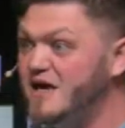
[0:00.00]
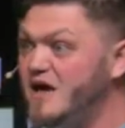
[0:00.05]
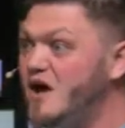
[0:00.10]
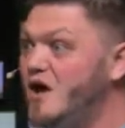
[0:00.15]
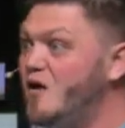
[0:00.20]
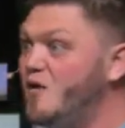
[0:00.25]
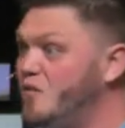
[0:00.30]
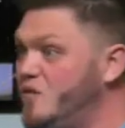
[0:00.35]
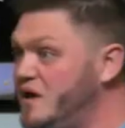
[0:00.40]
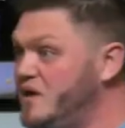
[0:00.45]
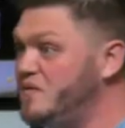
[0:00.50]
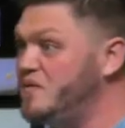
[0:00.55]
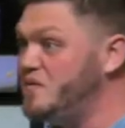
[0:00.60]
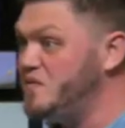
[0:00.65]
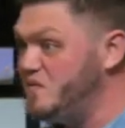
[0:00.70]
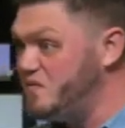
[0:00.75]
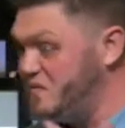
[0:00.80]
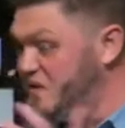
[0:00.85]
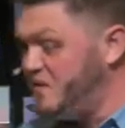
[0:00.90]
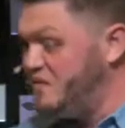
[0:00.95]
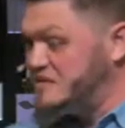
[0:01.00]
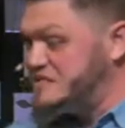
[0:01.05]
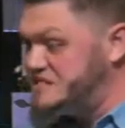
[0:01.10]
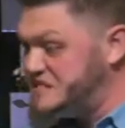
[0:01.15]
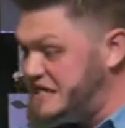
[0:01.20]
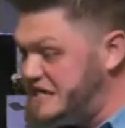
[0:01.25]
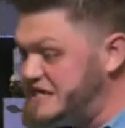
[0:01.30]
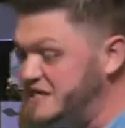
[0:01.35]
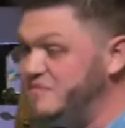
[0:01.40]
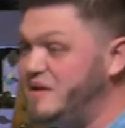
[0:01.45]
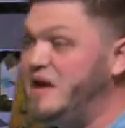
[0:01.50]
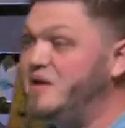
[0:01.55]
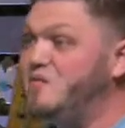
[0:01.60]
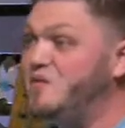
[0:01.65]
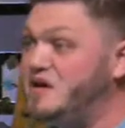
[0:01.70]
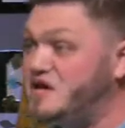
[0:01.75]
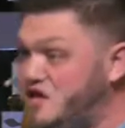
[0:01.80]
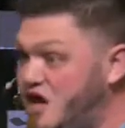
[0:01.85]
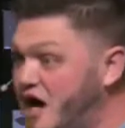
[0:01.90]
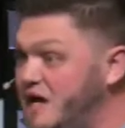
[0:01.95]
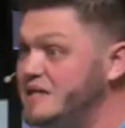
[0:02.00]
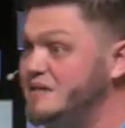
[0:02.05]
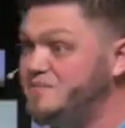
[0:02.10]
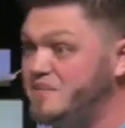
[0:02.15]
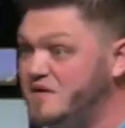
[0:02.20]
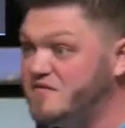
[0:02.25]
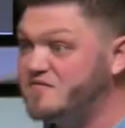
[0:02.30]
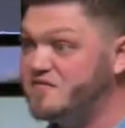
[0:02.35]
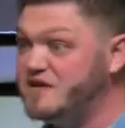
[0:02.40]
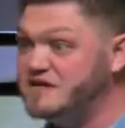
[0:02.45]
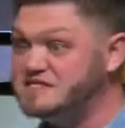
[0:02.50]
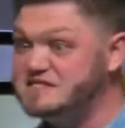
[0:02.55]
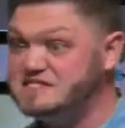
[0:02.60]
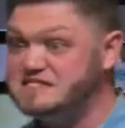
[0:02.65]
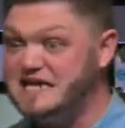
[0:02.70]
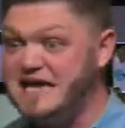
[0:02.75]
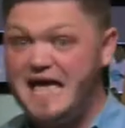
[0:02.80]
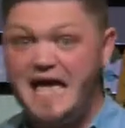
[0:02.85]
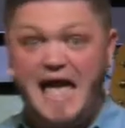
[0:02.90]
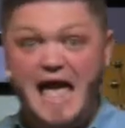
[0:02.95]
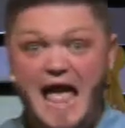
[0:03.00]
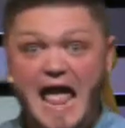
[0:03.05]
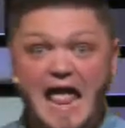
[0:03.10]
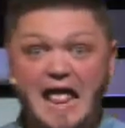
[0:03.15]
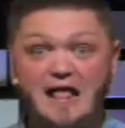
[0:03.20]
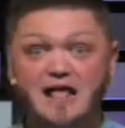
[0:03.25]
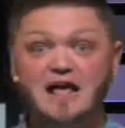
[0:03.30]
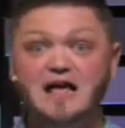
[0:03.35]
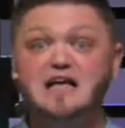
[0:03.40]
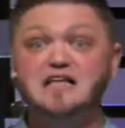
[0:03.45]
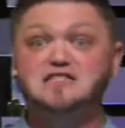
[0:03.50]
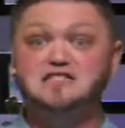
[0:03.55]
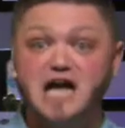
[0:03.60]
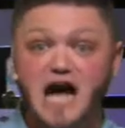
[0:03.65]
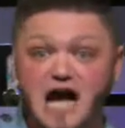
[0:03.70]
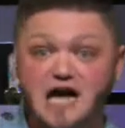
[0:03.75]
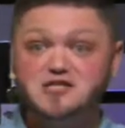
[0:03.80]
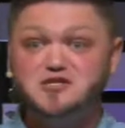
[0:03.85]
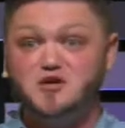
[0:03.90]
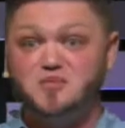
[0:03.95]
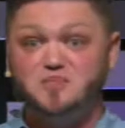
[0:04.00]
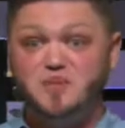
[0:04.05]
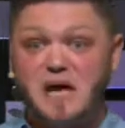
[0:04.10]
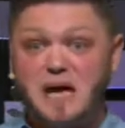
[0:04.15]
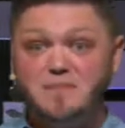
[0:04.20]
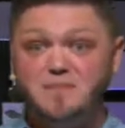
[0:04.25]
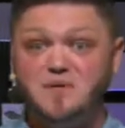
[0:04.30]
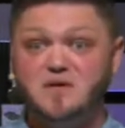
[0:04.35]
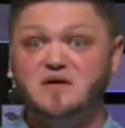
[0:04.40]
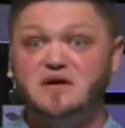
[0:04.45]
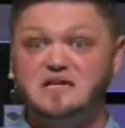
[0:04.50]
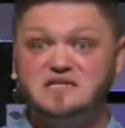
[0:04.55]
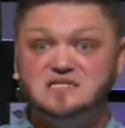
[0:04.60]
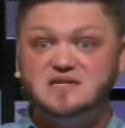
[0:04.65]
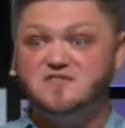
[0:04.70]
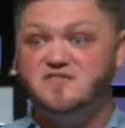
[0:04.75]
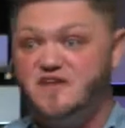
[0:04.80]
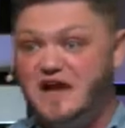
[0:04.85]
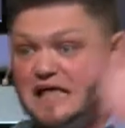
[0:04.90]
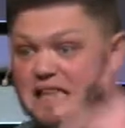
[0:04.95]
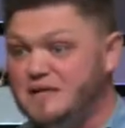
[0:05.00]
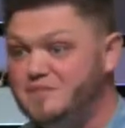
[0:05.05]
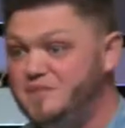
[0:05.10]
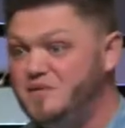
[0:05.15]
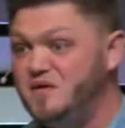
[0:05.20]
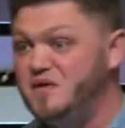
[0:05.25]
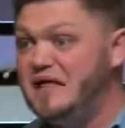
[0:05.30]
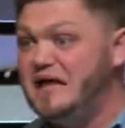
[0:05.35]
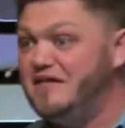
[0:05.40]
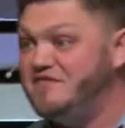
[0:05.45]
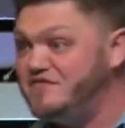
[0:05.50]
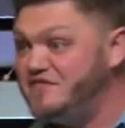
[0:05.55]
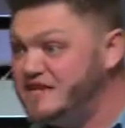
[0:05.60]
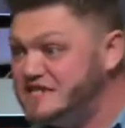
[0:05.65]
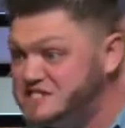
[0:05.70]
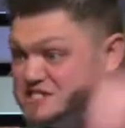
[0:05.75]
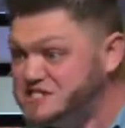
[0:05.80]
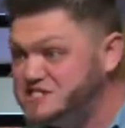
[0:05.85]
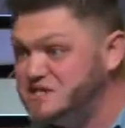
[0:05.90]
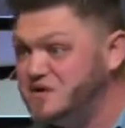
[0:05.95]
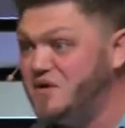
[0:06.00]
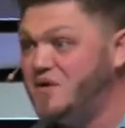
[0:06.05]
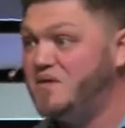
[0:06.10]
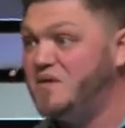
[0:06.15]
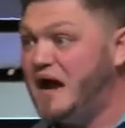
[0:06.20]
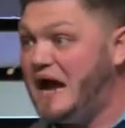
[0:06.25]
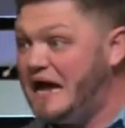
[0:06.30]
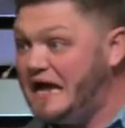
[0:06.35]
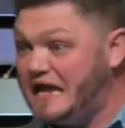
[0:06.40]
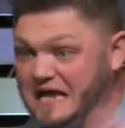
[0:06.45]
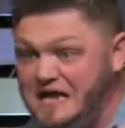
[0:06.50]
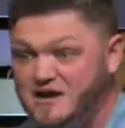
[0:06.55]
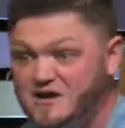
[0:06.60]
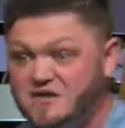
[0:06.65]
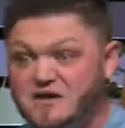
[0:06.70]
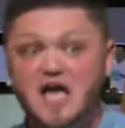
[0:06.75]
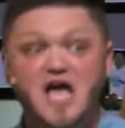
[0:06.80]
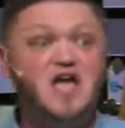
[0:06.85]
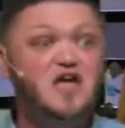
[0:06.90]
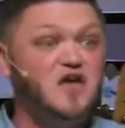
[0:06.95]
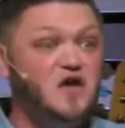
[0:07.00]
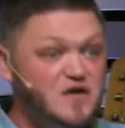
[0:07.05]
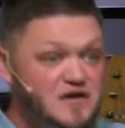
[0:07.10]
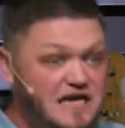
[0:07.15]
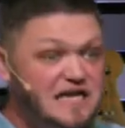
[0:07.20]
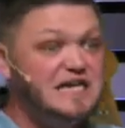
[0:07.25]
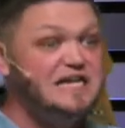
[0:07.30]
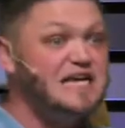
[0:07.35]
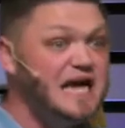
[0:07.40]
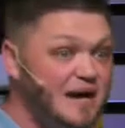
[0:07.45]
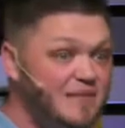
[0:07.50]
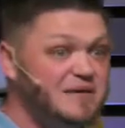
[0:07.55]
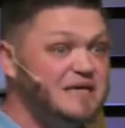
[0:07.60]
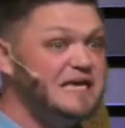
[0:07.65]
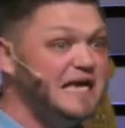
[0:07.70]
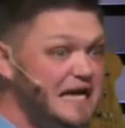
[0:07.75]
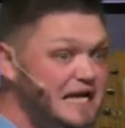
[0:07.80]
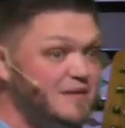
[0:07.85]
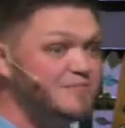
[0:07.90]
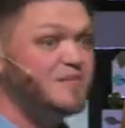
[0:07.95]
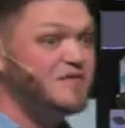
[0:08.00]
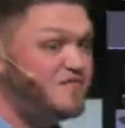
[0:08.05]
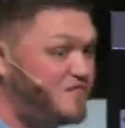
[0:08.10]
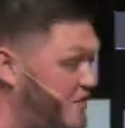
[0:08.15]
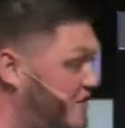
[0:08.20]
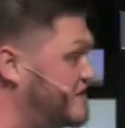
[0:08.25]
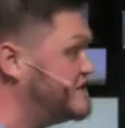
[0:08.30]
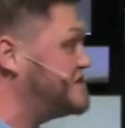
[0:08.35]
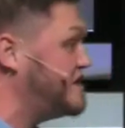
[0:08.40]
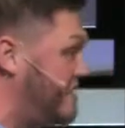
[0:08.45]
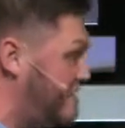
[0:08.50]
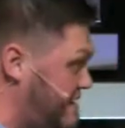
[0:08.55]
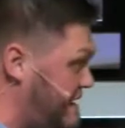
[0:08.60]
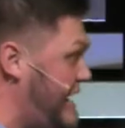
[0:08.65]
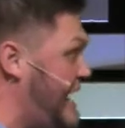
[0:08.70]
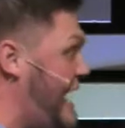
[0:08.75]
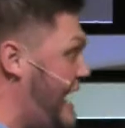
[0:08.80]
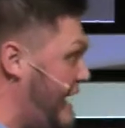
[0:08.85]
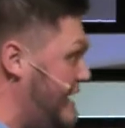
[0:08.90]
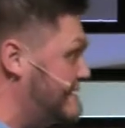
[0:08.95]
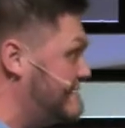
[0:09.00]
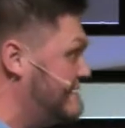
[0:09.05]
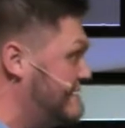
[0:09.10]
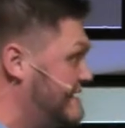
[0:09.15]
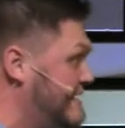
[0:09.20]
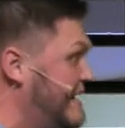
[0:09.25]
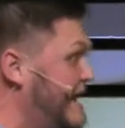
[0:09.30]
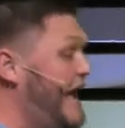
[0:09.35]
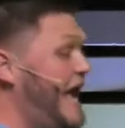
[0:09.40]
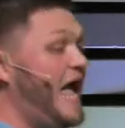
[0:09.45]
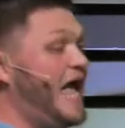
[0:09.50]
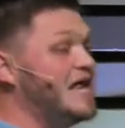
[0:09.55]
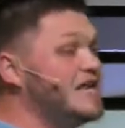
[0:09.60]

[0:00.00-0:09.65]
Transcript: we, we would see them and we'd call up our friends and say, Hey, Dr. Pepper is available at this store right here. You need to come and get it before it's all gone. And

###

> [Work request]: Keep the pictures out and print all the records exactly as they are.

> [Written response]:
[0:00.00]
[0:00.05]
[0:00.10]
[0:00.15]
[0:00.20]
[0:00.25]
[0:00.30]
[0:00.35]
[0:00.40]
[0:00.45]
[0:00.50]
[0:00.55]
[0:00.60]
[0:00.65]
[0:00.70]
[0:00.75]
[0:00.80]
[0:00.85]
[0:00.90]
[0:00.95]
[0:01.00]
[0:01.05]
[0:01.10]
[0:01.15]
[0:01.20]
[0:01.25]
[0:01.30]
[0:01.35]
[0:01.40]
[0:01.45]
[0:01.50]
[0:01.55]
[0:01.60]
[0:01.65]
[0:01.70]
[0:01.75]
[0:01.80]
[0:01.85]
[0:01.90]
[0:01.95]
[0:02.00]
[0:02.05]
[0:02.10]
[0:02.15]
[0:02.20]
[0:02.25]
[0:02.30]
[0:02.35]
[0:02.40]
[0:02.45]
[0:02.50]
[0:02.55]
[0:02.60]
[0:02.65]
[0:02.70]
[0:02.75]
[0:02.80]
[0:02.85]
[0:02.90]
[0:02.95]
[0:03.00]
[0:03.05]
[0:03.10]
[0:03.15]
[0:03.20]
[0:03.25]
[0:03.30]
[0:03.35]
[0:03.40]
[0:03.45]
[0:03.50]
[0:03.55]
[0:03.60]
[0:03.65]
[0:03.70]
[0:03.75]
[0:03.80]
[0:03.85]
[0:03.90]
[0:03.95]
[0:04.00]
[0:04.05]
[0:04.10]
[0:04.15]
[0:04.20]
[0:04.25]
[0:04.30]
[0:04.35]
[0:04.40]
[0:04.45]
[0:04.50]
[0:04.55]
[0:04.60]
[0:04.65]
[0:04.70]
[0:04.75]
[0:04.80]
[0:04.85]
[0:04.90]
[0:04.95]
[0:05.00]
[0:05.05]
[0:05.10]
[0:05.15]
[0:05.20]
[0:05.25]
[0:05.30]
[0:05.35]
[0:05.40]
[0:05.45]
[0:05.50]
[0:05.55]
[0:05.60]
[0:05.65]
[0:05.70]
[0:05.75]
[0:05.80]
[0:05.85]
[0:05.90]
[0:05.95]
[0:06.00]
[0:06.05]
[0:06.10]
[0:06.15]
[0:06.20]
[0:06.25]
[0:06.30]
[0:06.35]
[0:06.40]
[0:06.45]
[0:06.50]
[0:06.55]
[0:06.60]
[0:06.65]
[0:06.70]
[0:06.75]
[0:06.80]
[0:06.85]
[0:06.90]
[0:06.95]
[0:07.00]
[0:07.05]
[0:07.10]
[0:07.15]
[0:07.20]
[0:07.25]
[0:07.30]
[0:07.35]
[0:07.40]
[0:07.45]
[0:07.50]
[0:07.55]
[0:07.60]
[0:07.65]
[0:07.70]
[0:07.75]
[0:07.80]
[0:07.85]
[0:07.90]
[0:07.95]
[0:08.00]
[0:08.05]
[0:08.10]
[0:08.15]
[0:08.20]
[0:08.25]
[0:08.30]
[0:08.35]
[0:08.40]
[0:08.45]
[0:08.50]
[0:08.55]
[0:08.60]
[0:08.65]
[0:08.70]
[0:08.75]
[0:08.80]
[0:08.85]
[0:08.90]
[0:08.95]
[0:09.00]
[0:09.05]
[0:09.10]
[0:09.15]
[0:09.20]
[0:09.25]
[0:09.30]
[0:09.35]
[0:09.40]
[0:09.45]
[0:09.50]
[0:09.55]
[0:09.60]

[0:00.00-0:09.65]
Transcript: we, we would see them and we'd call up our friends and say, Hey, Dr. Pepper is available at this store right here. You need to come and get it before it's all gone. And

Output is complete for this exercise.